• **What the exercise asks**
The pictures in the data below are to be omitted; all else must be duplicated exactly.

• **Supplied records**

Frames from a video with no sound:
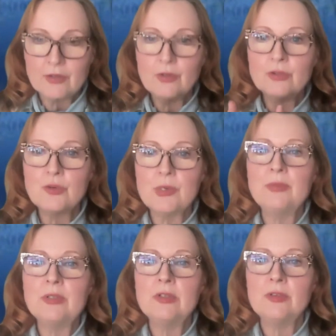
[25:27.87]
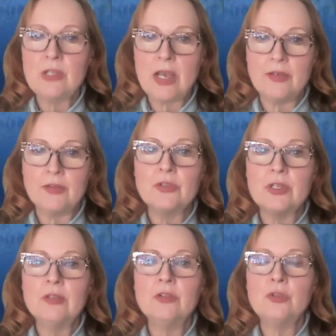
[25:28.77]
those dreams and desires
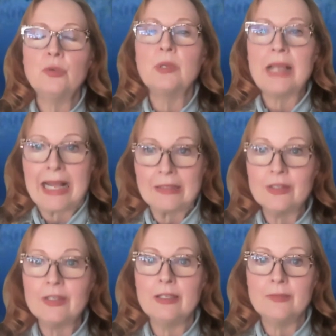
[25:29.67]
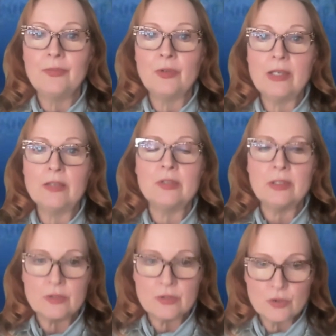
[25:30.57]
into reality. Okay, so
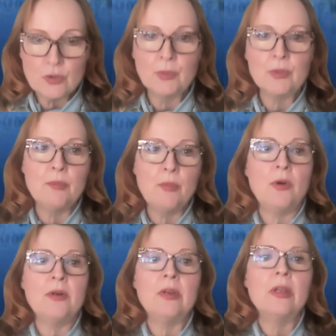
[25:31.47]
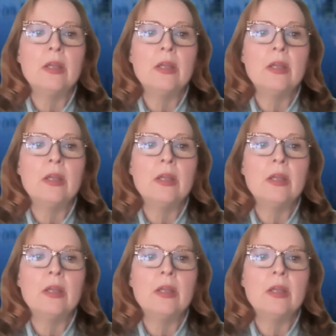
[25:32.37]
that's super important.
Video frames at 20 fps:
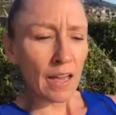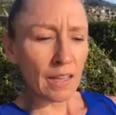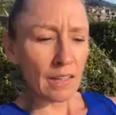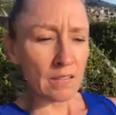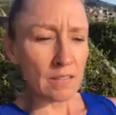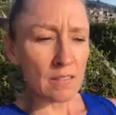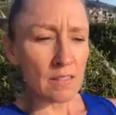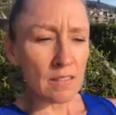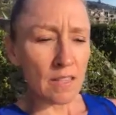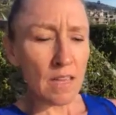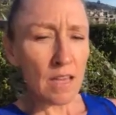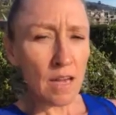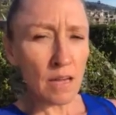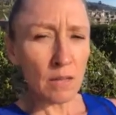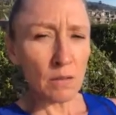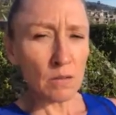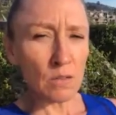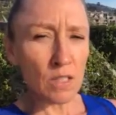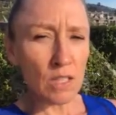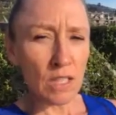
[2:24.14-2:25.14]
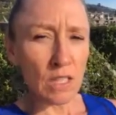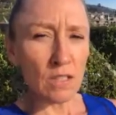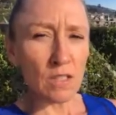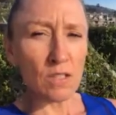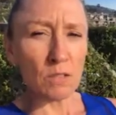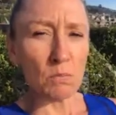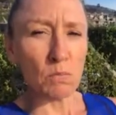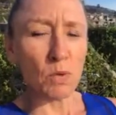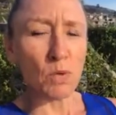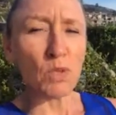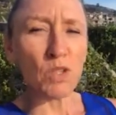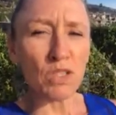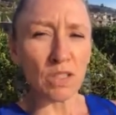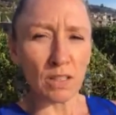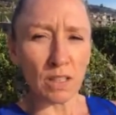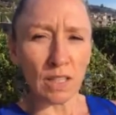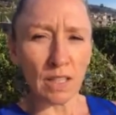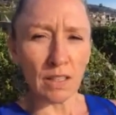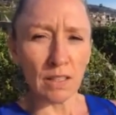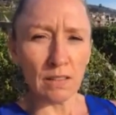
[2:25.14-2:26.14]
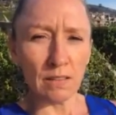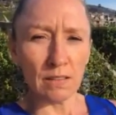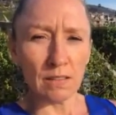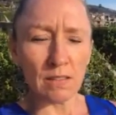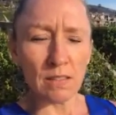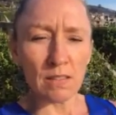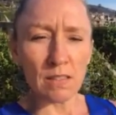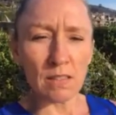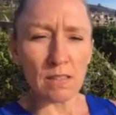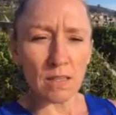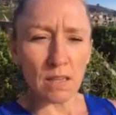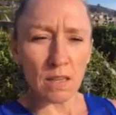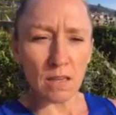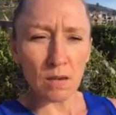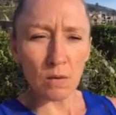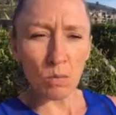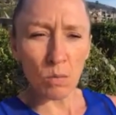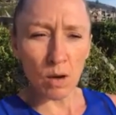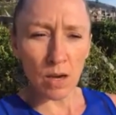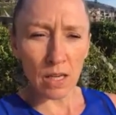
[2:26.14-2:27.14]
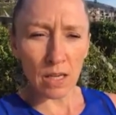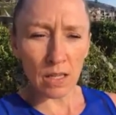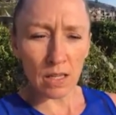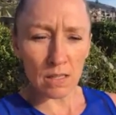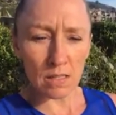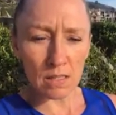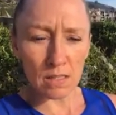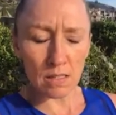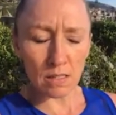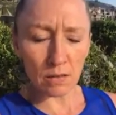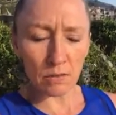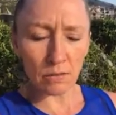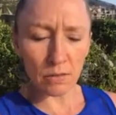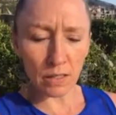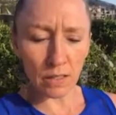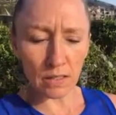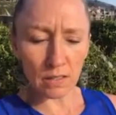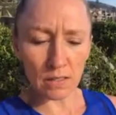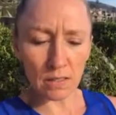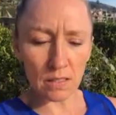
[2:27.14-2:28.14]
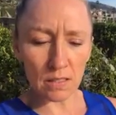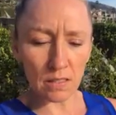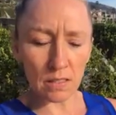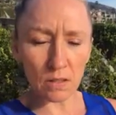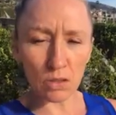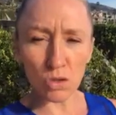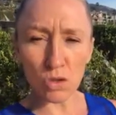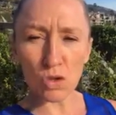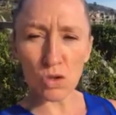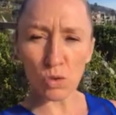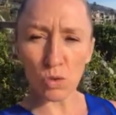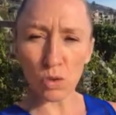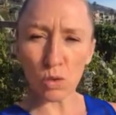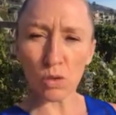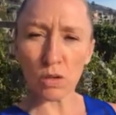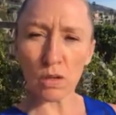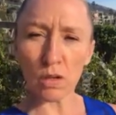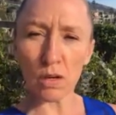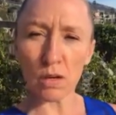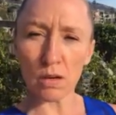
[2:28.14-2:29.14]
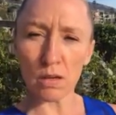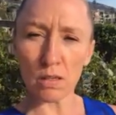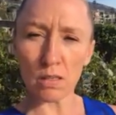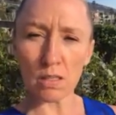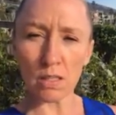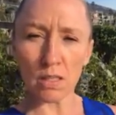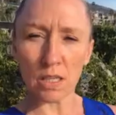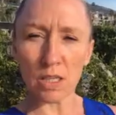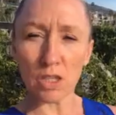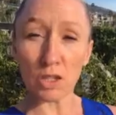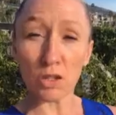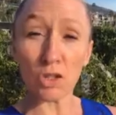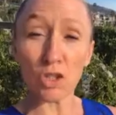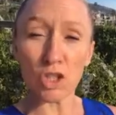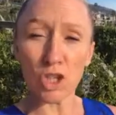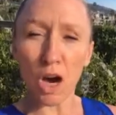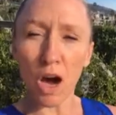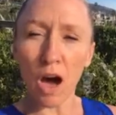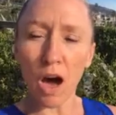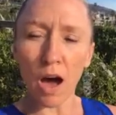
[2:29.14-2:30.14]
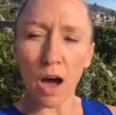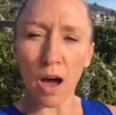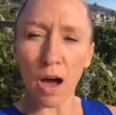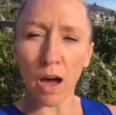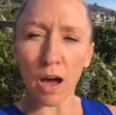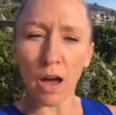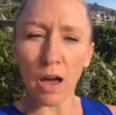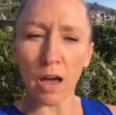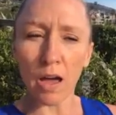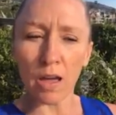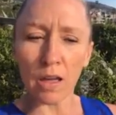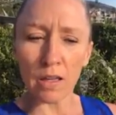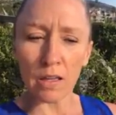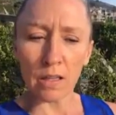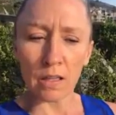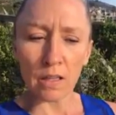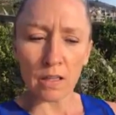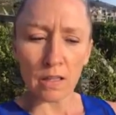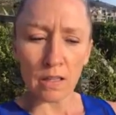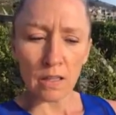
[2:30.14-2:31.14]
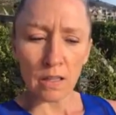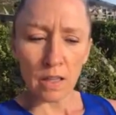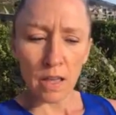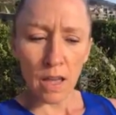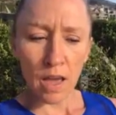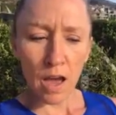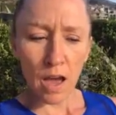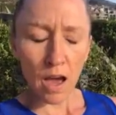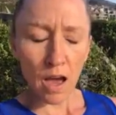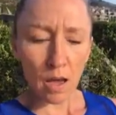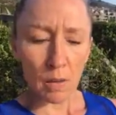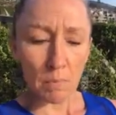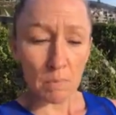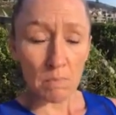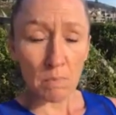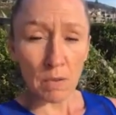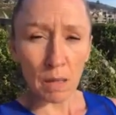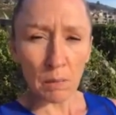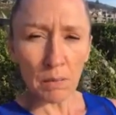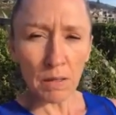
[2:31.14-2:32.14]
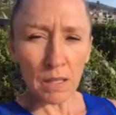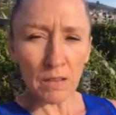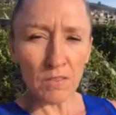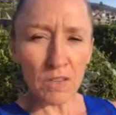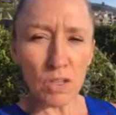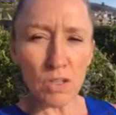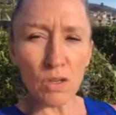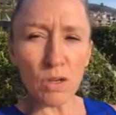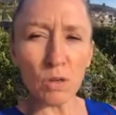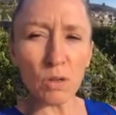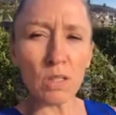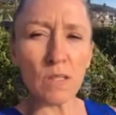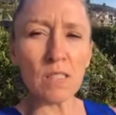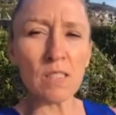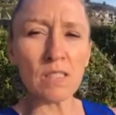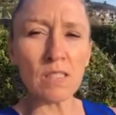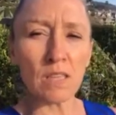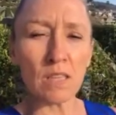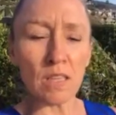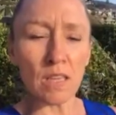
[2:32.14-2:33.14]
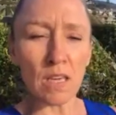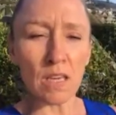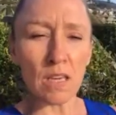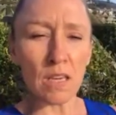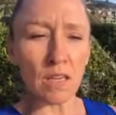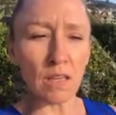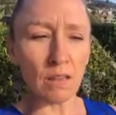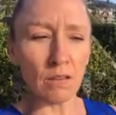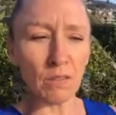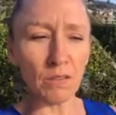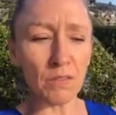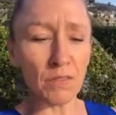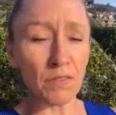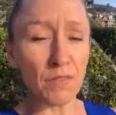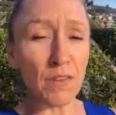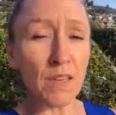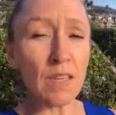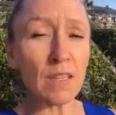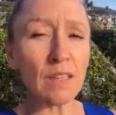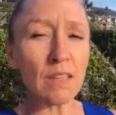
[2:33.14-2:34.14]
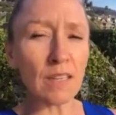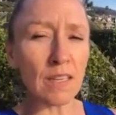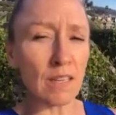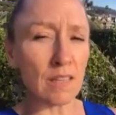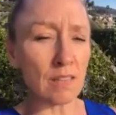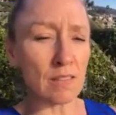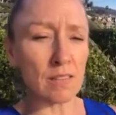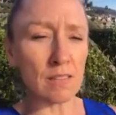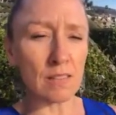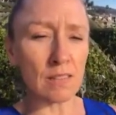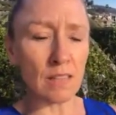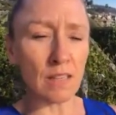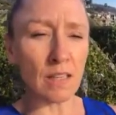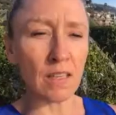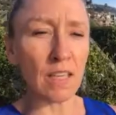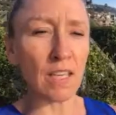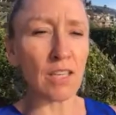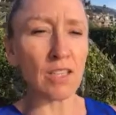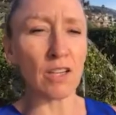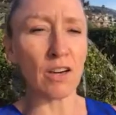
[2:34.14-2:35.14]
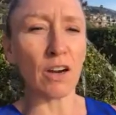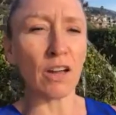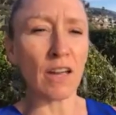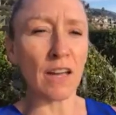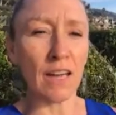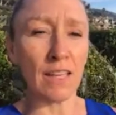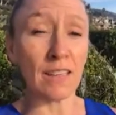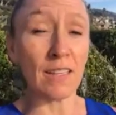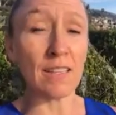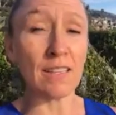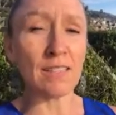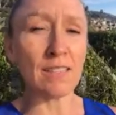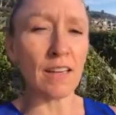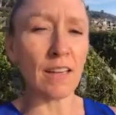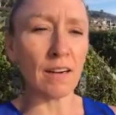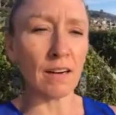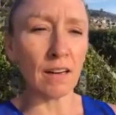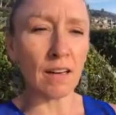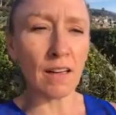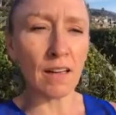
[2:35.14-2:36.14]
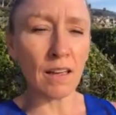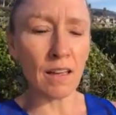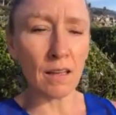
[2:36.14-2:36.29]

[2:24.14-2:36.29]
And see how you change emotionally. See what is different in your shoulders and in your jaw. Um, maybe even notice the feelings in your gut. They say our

• **Exercise result**
Frames from a video with no sound:
[25:27.87]
[25:28.77]
those dreams and desires
[25:29.67]
[25:30.57]
into reality. Okay, so
[25:31.47]
[25:32.37]
that's super important.
Video frames at 20 fps:
[2:24.14-2:25.14]
[2:25.14-2:26.14]
[2:26.14-2:27.14]
[2:27.14-2:28.14]
[2:28.14-2:29.14]
[2:29.14-2:30.14]
[2:30.14-2:31.14]
[2:31.14-2:32.14]
[2:32.14-2:33.14]
[2:33.14-2:34.14]
[2:34.14-2:35.14]
[2:35.14-2:36.14]
[2:36.14-2:36.29]

[2:24.14-2:36.29]
And see how you change emotionally. See what is different in your shoulders and in your jaw. Um, maybe even notice the feelings in your gut. They say our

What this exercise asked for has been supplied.